Kosakische Traditionen im Fokus: Großes Forum in Ust-Labinsk endet mit Visionen für die Zukunft
Julian SchmitzKosakische Traditionen im Fokus: Großes Forum in Ust-Labinsk endet mit Visionen für die Zukunft
Zweites gesamtrussisches Forum-Festival „Ein Kosake sein“ in Ust-Labinsk zu Ende gegangen
Nach zwei Tagen intensiver Diskussionen und kultureller Veranstaltungen ist das Zweite gesamtrussische Forum-Festival „Ein Kosake sein“ in Ust-Labinsk zu Ende gegangen. Vertreter aus Russland, GUS-Staaten und China kamen zusammen, um Wege zur Bewahrung der kosakischen Traditionen für künftige Generationen zu erörtern. Die Veranstaltung stieß auf großes Interesse – allein die Live-Übertragungen in sozialen Netzwerken verfolgten über 160.000 Zuschauer*.
Eröffnet wurde das Forum mit Grußworten von Führern kosakischer Gemeinschaften, Regierungsvertretern und Kulturinstitutionen. Ein feierlicher Gottesdienst, eine göttliche Liturgie sowie die Verehrung der Reliquien des Heiligen Tichon bildeten den Auftakt des Programms.
Während der beiden Tage diskutierten die Teilnehmer ein breites Themenspektrum, darunter Wirtschaft, Bildung, moralische Erziehung, historisches Gedächtnis und die Entwicklung kosakischer Gemeinden. Historiker und Kosakenvertreter führten vertiefende Gespräche über die Bewahrung des historischen Erbes und kultureller Traditionen.

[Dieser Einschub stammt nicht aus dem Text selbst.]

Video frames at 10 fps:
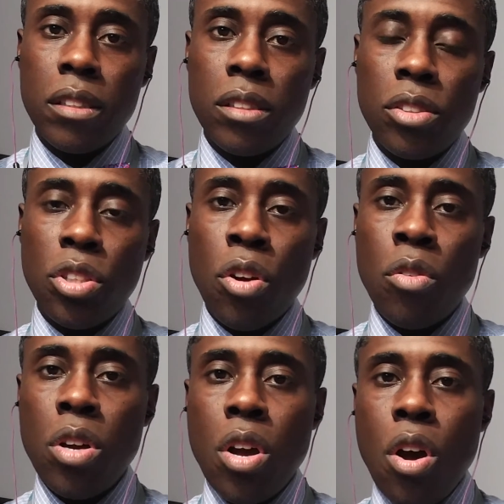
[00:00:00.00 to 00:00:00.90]
So
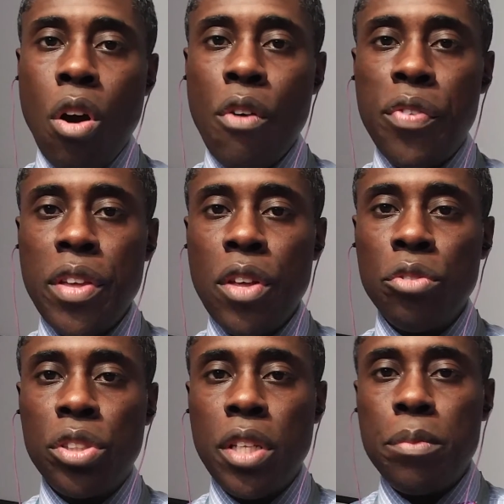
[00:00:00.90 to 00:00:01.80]
hopefully
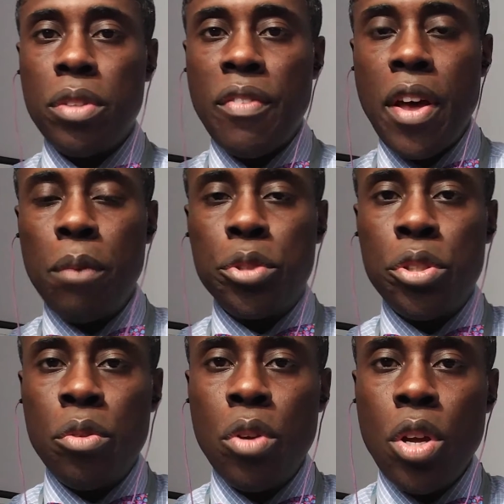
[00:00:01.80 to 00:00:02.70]
those tips have helped
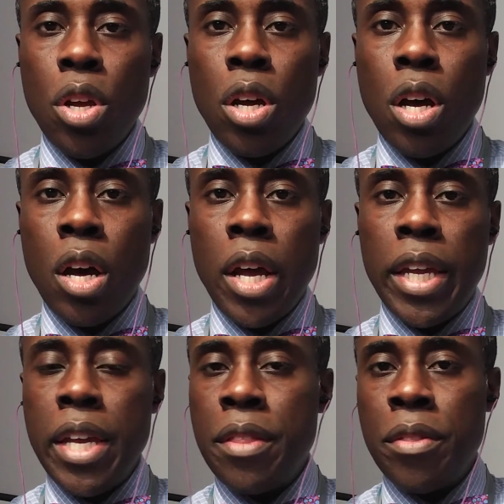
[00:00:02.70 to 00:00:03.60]
you.
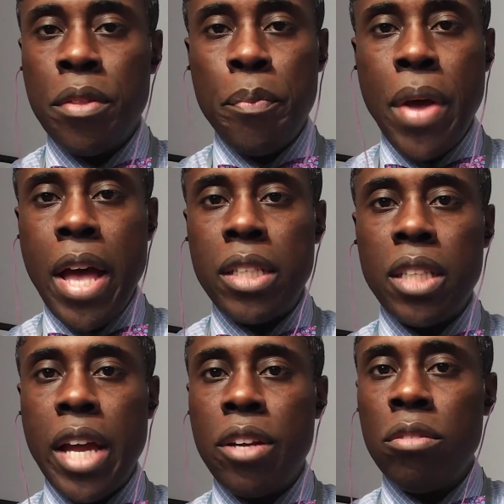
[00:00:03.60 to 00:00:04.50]
Again, the PASS
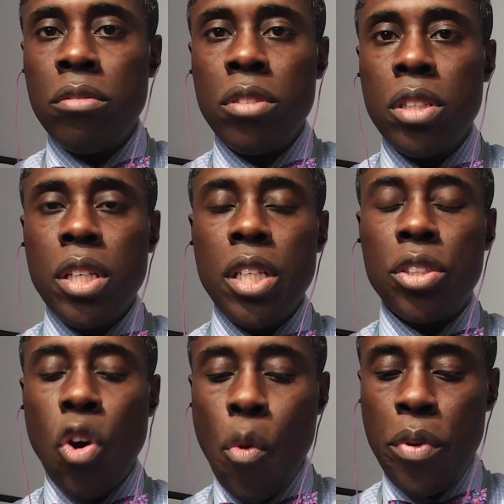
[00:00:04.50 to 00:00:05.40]
cycle is
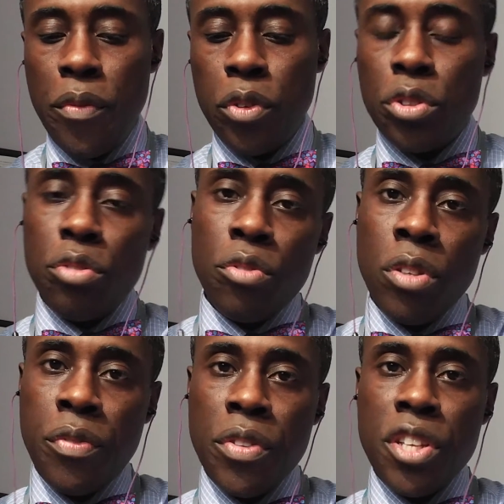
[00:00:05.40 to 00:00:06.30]
open for
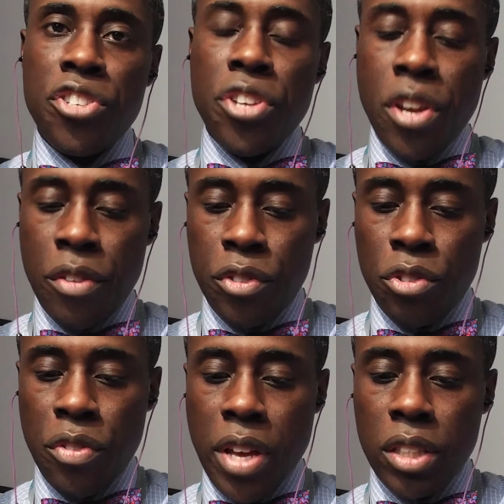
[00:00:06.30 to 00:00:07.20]
this year, for
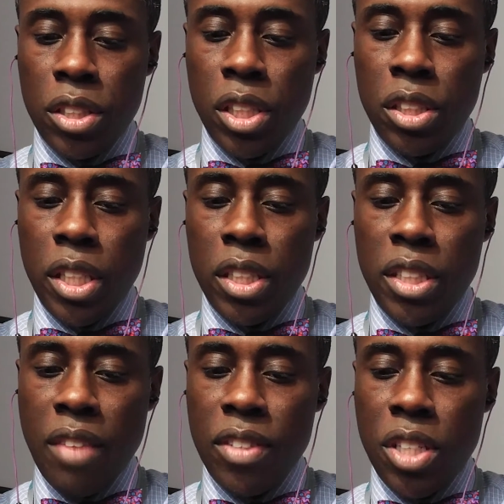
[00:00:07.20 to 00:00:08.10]

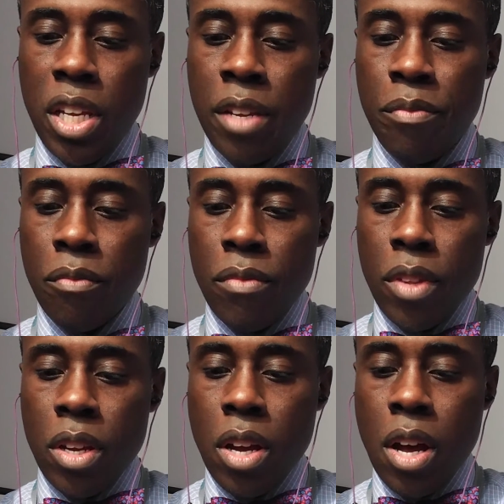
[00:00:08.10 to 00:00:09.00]
2016-17.
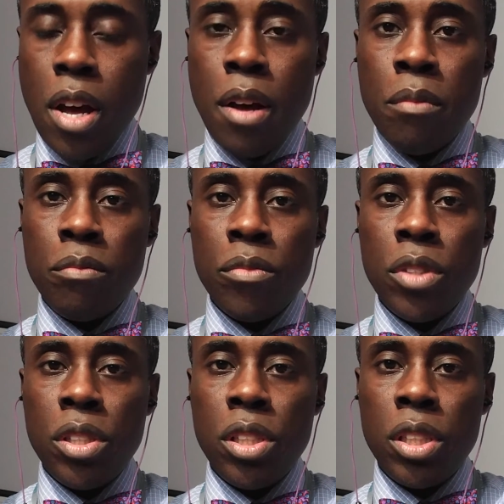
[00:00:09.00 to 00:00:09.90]

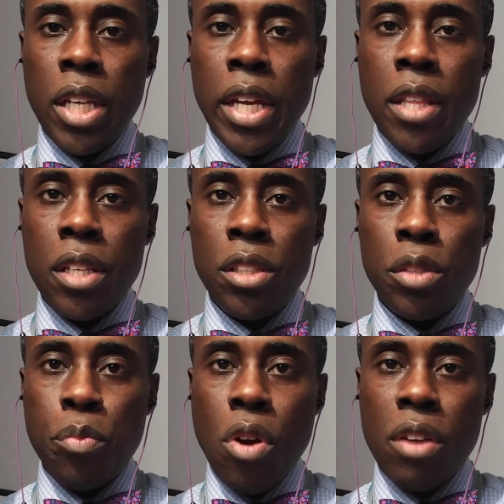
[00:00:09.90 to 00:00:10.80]
This is
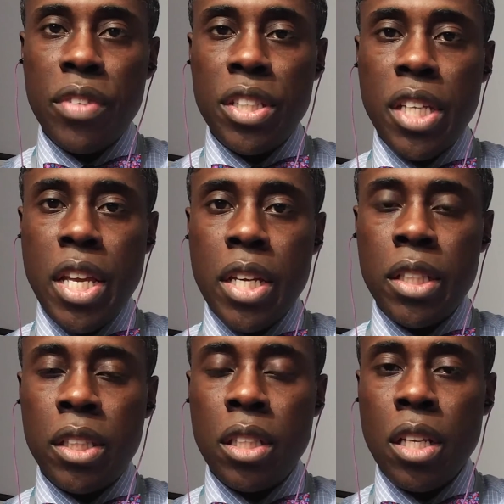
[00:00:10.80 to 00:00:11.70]
part of
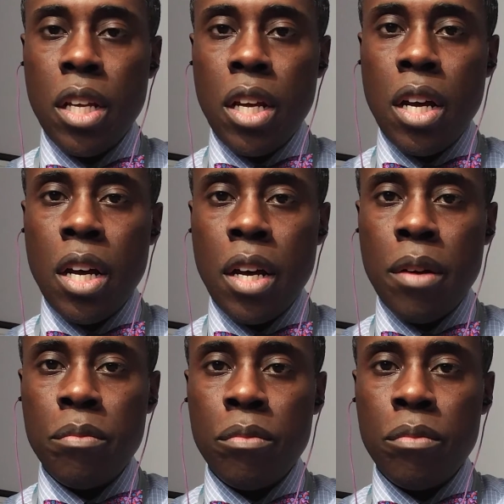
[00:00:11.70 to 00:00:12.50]
ADEA's how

Redner wie der orthodoxe Blogger Seraphim Saschlijew widmeten sich Themen wie Glauben, persönlicher Verantwortung und geistlicher Führung. Der Theaterregisseur Wiktor Ryschakow betonte die Bedeutung von Vertrauen und Unterstützung in Erziehung und Bildung. Bis zum Ende des Forums wurden mehrere Kooperationsvereinbarungen zwischen Institutionen und Organisationen unterzeichnet, die sich für das kosakische Kulturgut einsetzen.
Die Veranstaltung brachte unterschiedliche Stimmen zusammen, um die kosakische Identität und ihre Traditionen zu stärken. Die abgeschlossenen Kooperationsabkommen sollen laufende Projekte unterstützen. Die Diskussionen und kulturellen Austausche dürften nachhaltige Auswirkungen auf die Bemühungen zur Bewahrung und Förderung des kosakischen Erbes haben.